Task description
Exact copy, no pictures: restate each entry below word for word.

==========

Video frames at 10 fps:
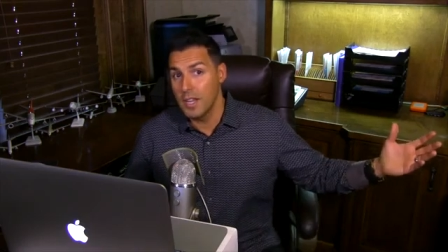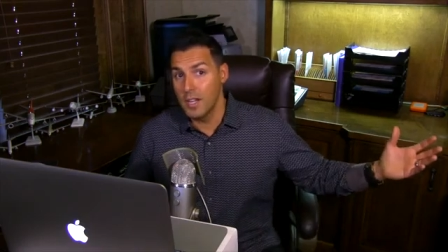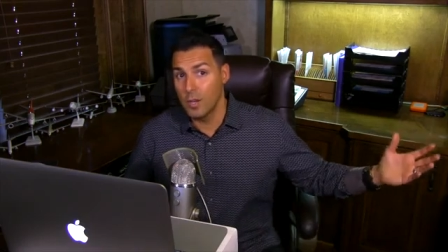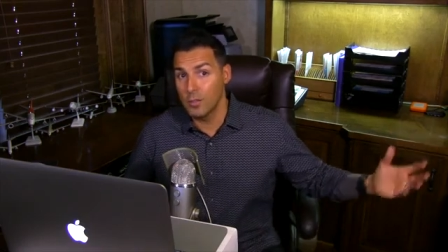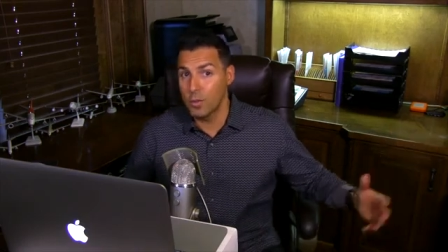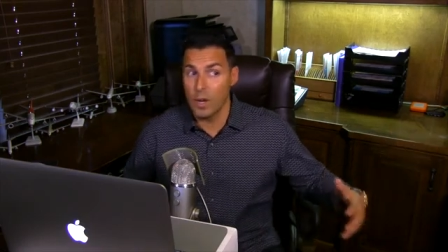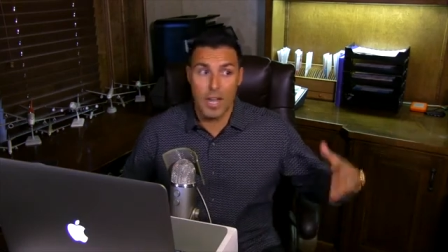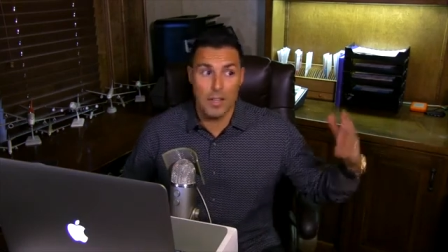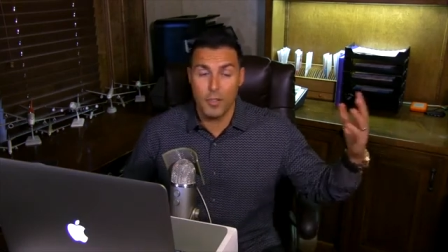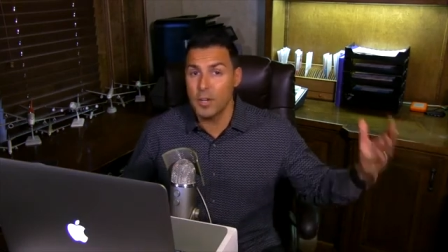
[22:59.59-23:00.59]
Let's grow it.
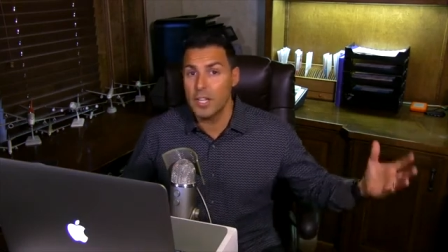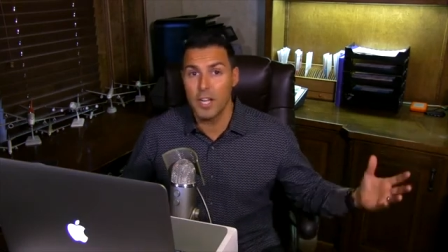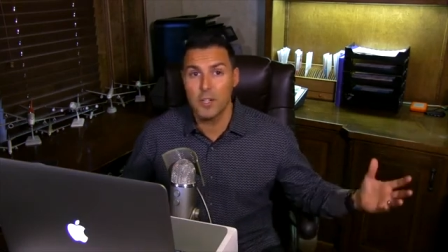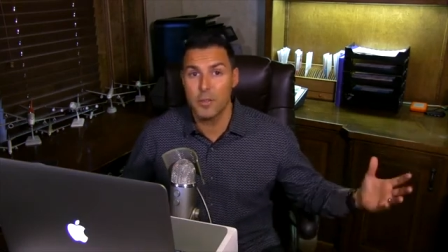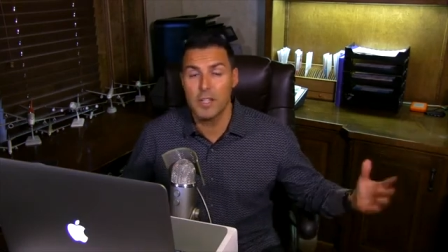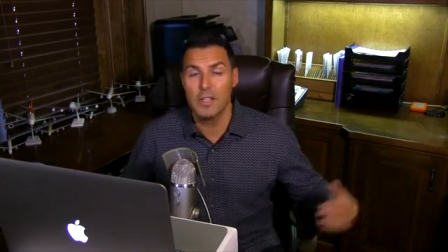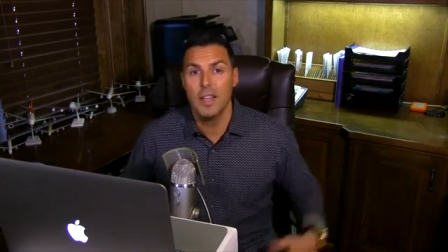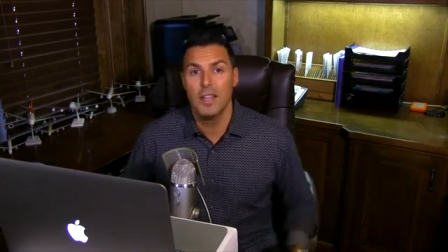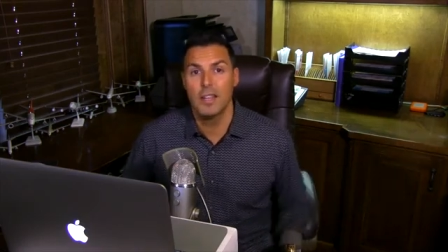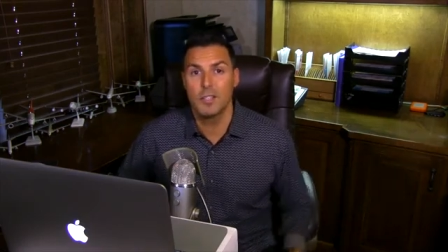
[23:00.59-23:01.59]
All right, guys.
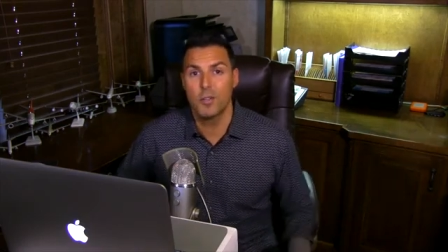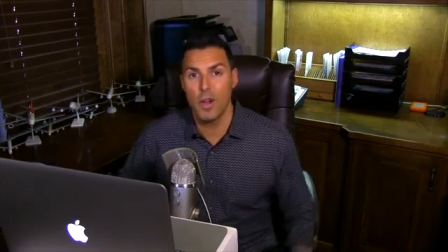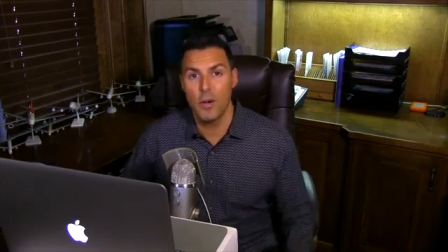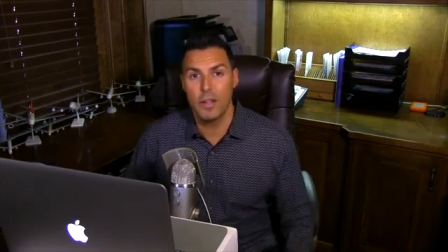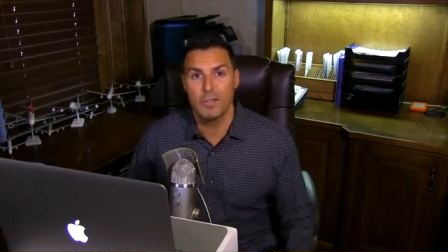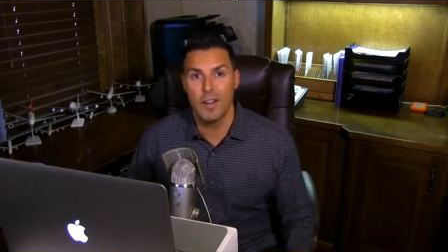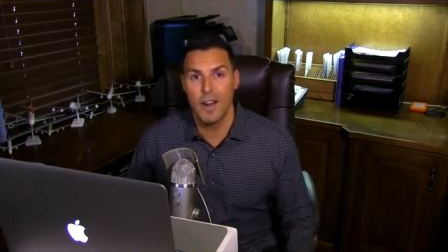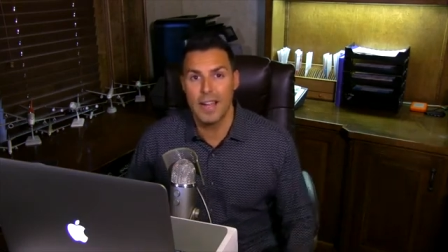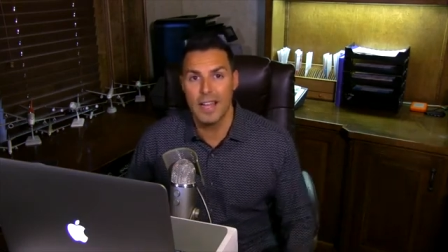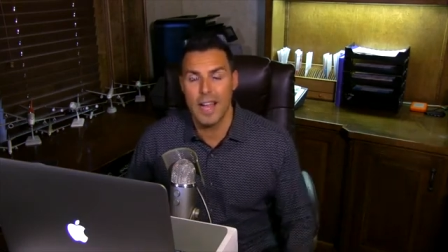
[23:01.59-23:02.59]
Appreciate you. God
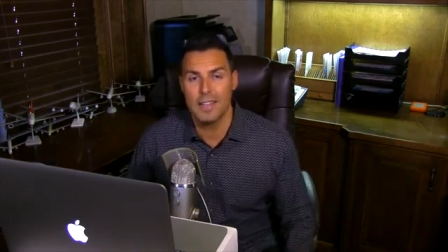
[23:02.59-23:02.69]
bless you.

==========

Exercise answer
Video frames at 10 fps:
[22:59.59-23:00.59]
Let's grow it.
[23:00.59-23:01.59]
All right, guys.
[23:01.59-23:02.59]
Appreciate you. God
[23:02.59-23:02.69]
bless you.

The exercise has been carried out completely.